→ **ACTIVITY**
Please give the lines below again exactly as they stand, from the one that contains "[0:00.00-0:00.94]" up to and including the one that contains "[0:08.10-0:08.50]", leaving all pictures out.

Dataset entries:
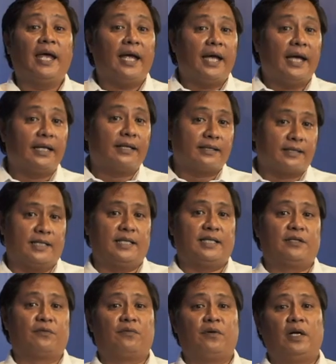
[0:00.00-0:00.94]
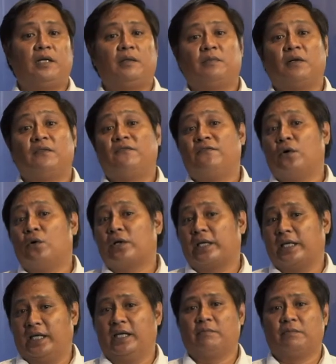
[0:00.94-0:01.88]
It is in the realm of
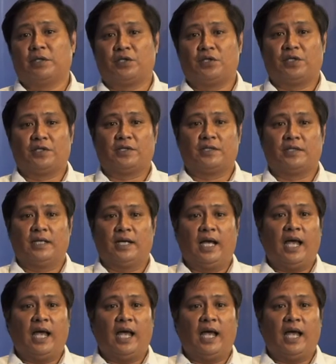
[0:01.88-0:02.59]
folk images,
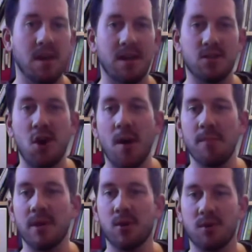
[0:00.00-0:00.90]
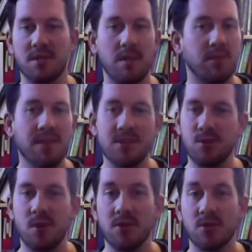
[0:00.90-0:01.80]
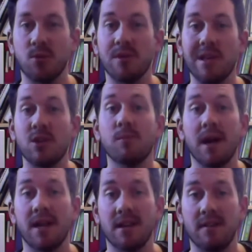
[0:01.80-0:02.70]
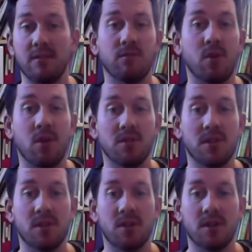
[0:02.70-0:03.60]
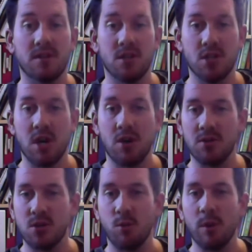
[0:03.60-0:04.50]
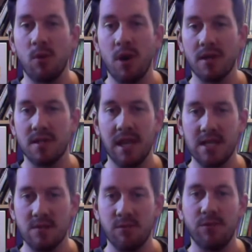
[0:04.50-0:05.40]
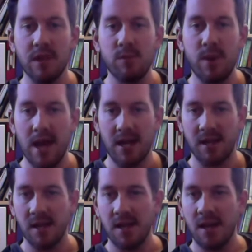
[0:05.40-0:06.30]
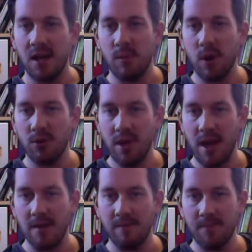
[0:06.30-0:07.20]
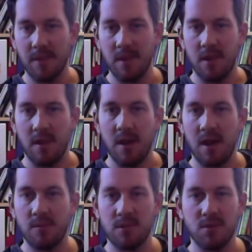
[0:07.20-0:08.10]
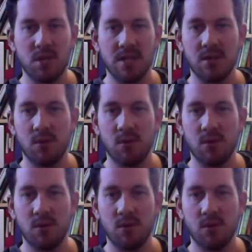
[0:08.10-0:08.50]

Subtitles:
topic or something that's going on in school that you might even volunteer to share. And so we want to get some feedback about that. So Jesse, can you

...

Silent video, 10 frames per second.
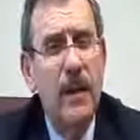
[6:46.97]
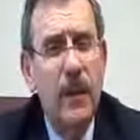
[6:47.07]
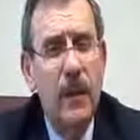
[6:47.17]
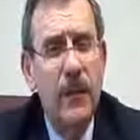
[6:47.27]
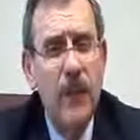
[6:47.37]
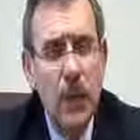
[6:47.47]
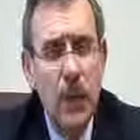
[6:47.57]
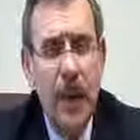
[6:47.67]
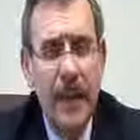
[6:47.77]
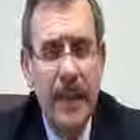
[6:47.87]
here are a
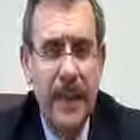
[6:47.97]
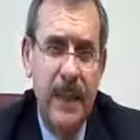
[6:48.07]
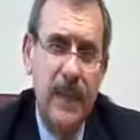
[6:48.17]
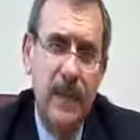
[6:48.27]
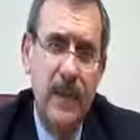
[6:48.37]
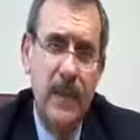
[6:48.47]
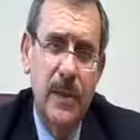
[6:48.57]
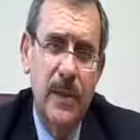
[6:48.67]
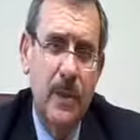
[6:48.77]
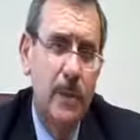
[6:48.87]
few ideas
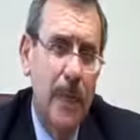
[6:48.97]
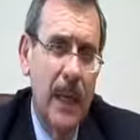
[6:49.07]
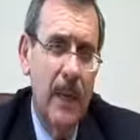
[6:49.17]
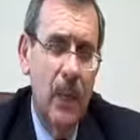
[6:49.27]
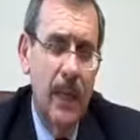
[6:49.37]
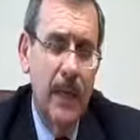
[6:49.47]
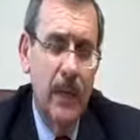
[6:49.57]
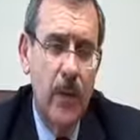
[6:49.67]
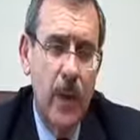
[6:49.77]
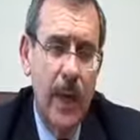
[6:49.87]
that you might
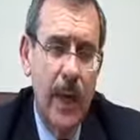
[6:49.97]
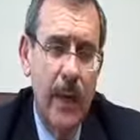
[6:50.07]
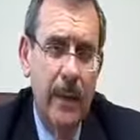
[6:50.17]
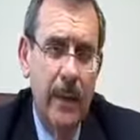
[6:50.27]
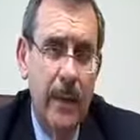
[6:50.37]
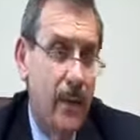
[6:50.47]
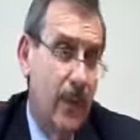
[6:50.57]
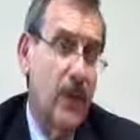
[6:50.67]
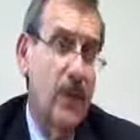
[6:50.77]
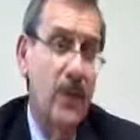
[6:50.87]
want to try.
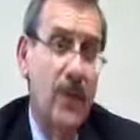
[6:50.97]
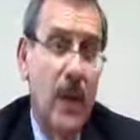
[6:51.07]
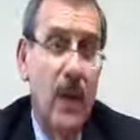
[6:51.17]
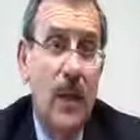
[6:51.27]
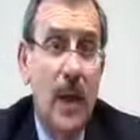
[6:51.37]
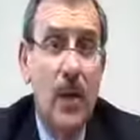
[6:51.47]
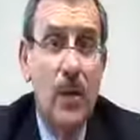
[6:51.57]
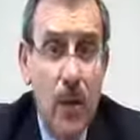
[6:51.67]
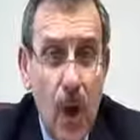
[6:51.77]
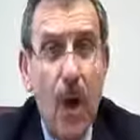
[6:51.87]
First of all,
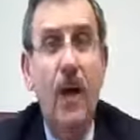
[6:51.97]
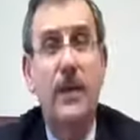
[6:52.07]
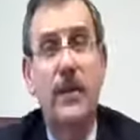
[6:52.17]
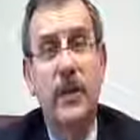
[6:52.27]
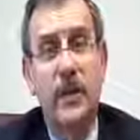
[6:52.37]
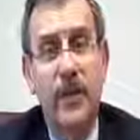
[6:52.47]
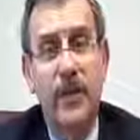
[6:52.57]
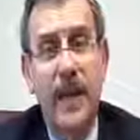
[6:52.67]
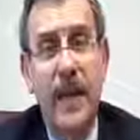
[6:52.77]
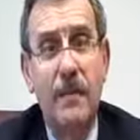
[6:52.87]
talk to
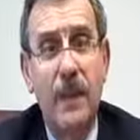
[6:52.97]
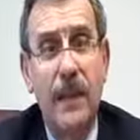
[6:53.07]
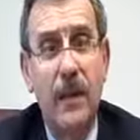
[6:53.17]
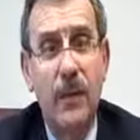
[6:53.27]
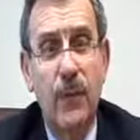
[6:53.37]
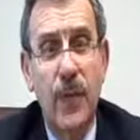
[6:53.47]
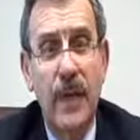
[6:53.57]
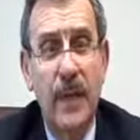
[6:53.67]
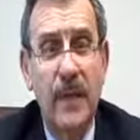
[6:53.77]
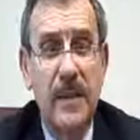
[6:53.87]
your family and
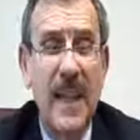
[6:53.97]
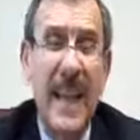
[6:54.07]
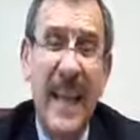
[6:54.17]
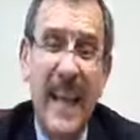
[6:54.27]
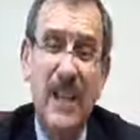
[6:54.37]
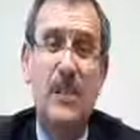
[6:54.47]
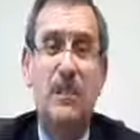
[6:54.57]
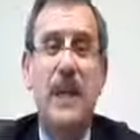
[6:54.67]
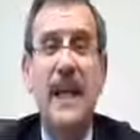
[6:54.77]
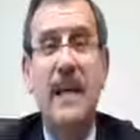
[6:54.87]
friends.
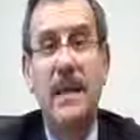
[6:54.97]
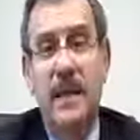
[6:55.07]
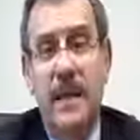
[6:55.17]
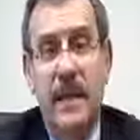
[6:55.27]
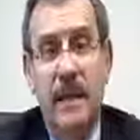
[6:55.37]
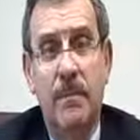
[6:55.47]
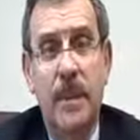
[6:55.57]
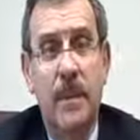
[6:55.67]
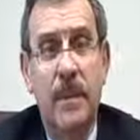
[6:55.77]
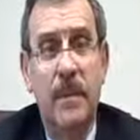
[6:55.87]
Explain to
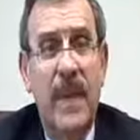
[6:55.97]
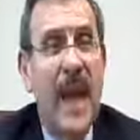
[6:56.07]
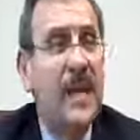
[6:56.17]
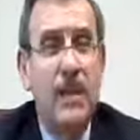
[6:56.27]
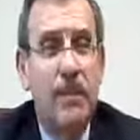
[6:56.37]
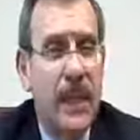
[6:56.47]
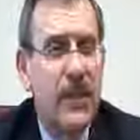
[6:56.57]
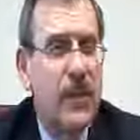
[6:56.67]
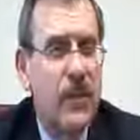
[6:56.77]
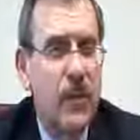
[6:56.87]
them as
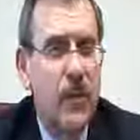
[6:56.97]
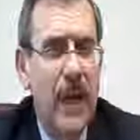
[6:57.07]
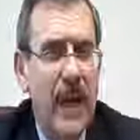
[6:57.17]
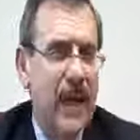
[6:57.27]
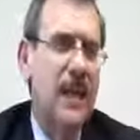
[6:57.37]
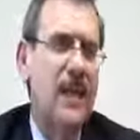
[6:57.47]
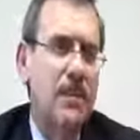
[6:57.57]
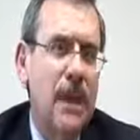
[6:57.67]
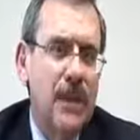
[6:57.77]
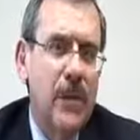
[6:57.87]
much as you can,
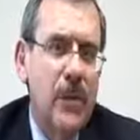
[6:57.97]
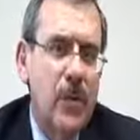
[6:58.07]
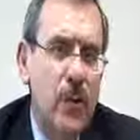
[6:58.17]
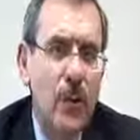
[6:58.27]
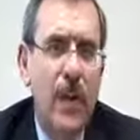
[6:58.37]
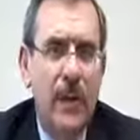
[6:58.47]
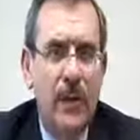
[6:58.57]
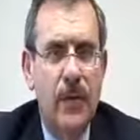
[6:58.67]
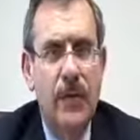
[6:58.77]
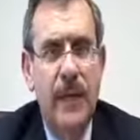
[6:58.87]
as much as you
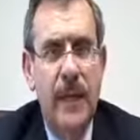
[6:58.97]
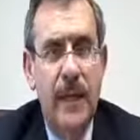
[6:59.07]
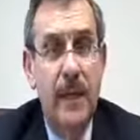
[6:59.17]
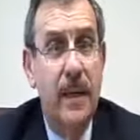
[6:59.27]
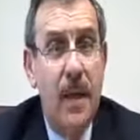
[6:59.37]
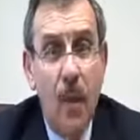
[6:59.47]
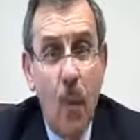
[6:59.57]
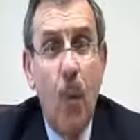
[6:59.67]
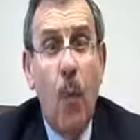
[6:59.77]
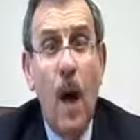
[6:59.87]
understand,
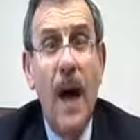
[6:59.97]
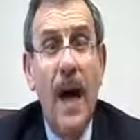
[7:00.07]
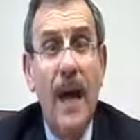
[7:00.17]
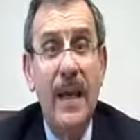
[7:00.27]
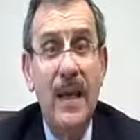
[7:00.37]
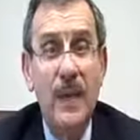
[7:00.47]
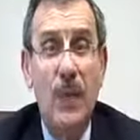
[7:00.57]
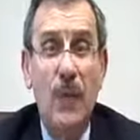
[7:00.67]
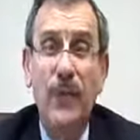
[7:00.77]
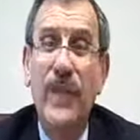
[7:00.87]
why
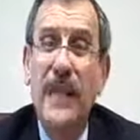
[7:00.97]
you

==

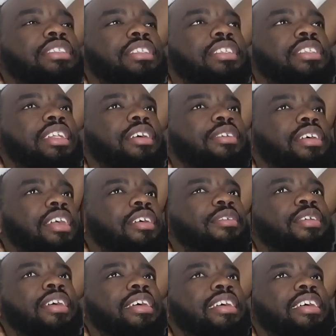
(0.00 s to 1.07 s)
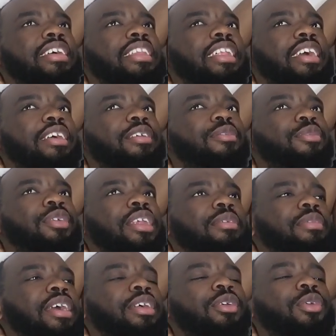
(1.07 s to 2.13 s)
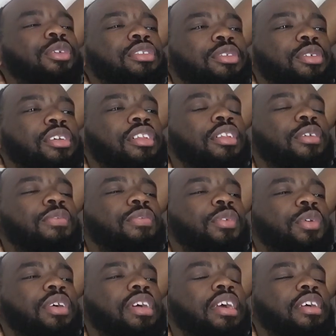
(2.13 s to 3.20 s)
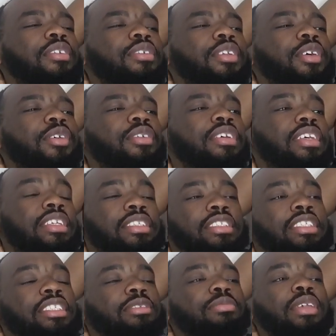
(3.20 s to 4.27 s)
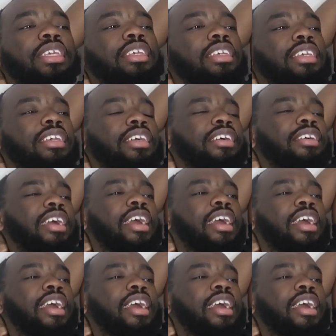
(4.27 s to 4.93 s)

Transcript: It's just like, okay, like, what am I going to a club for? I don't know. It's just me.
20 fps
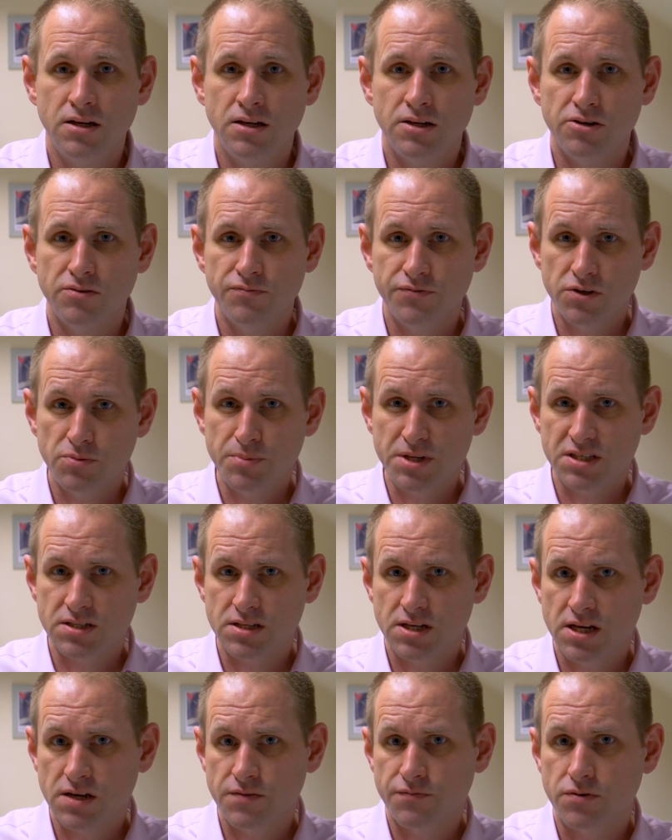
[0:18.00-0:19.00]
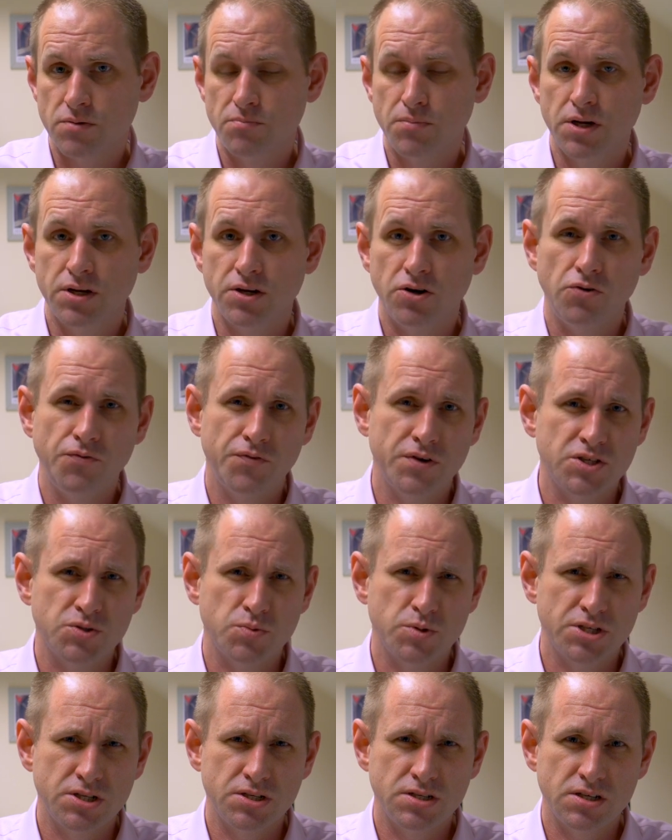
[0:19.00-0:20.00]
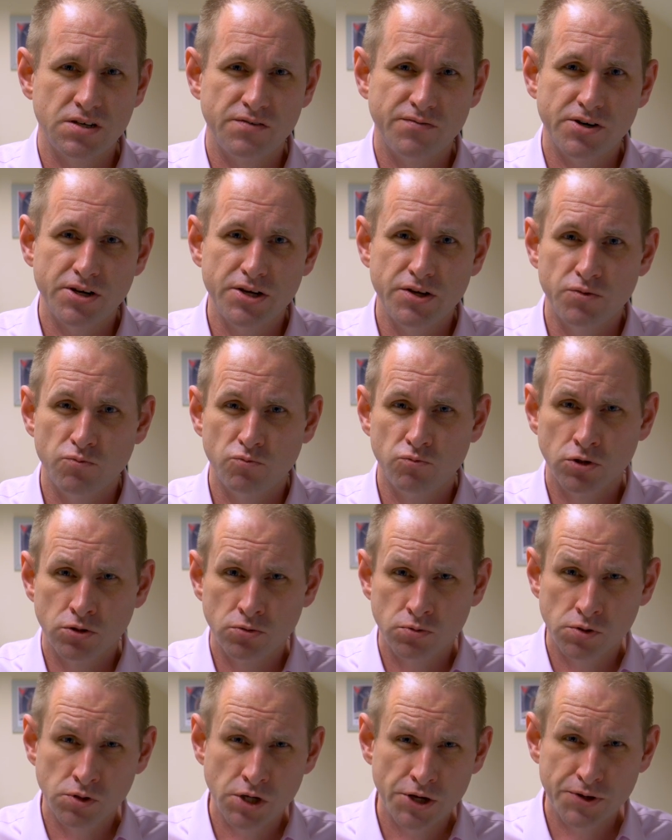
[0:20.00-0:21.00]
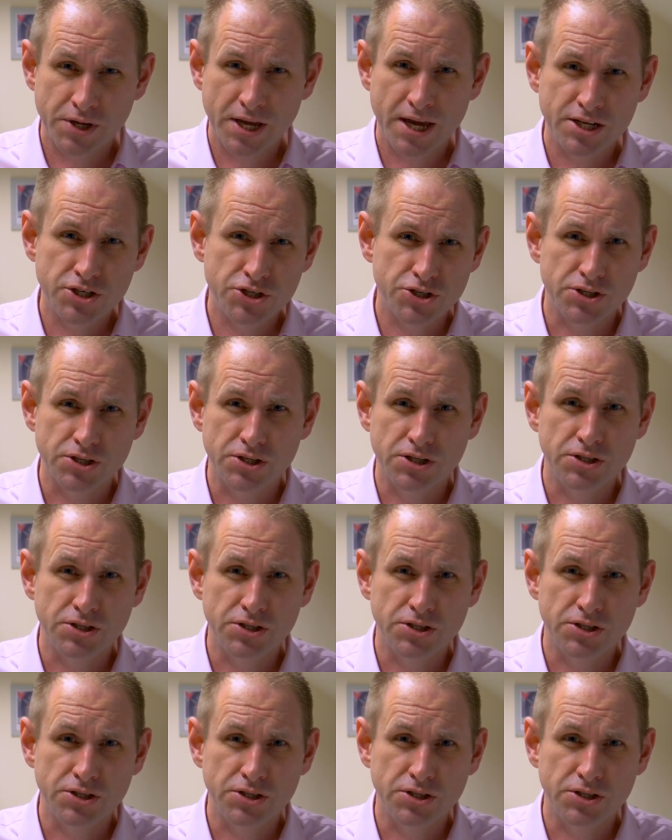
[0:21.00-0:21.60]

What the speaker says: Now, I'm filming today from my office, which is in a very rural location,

→ **TASK RESULT**
[0:00.00-0:00.94]
[0:00.94-0:01.88]
It is in the realm of
[0:01.88-0:02.59]
folk images,
[0:00.00-0:00.90]
[0:00.90-0:01.80]
[0:01.80-0:02.70]
[0:02.70-0:03.60]
[0:03.60-0:04.50]
[0:04.50-0:05.40]
[0:05.40-0:06.30]
[0:06.30-0:07.20]
[0:07.20-0:08.10]
[0:08.10-0:08.50]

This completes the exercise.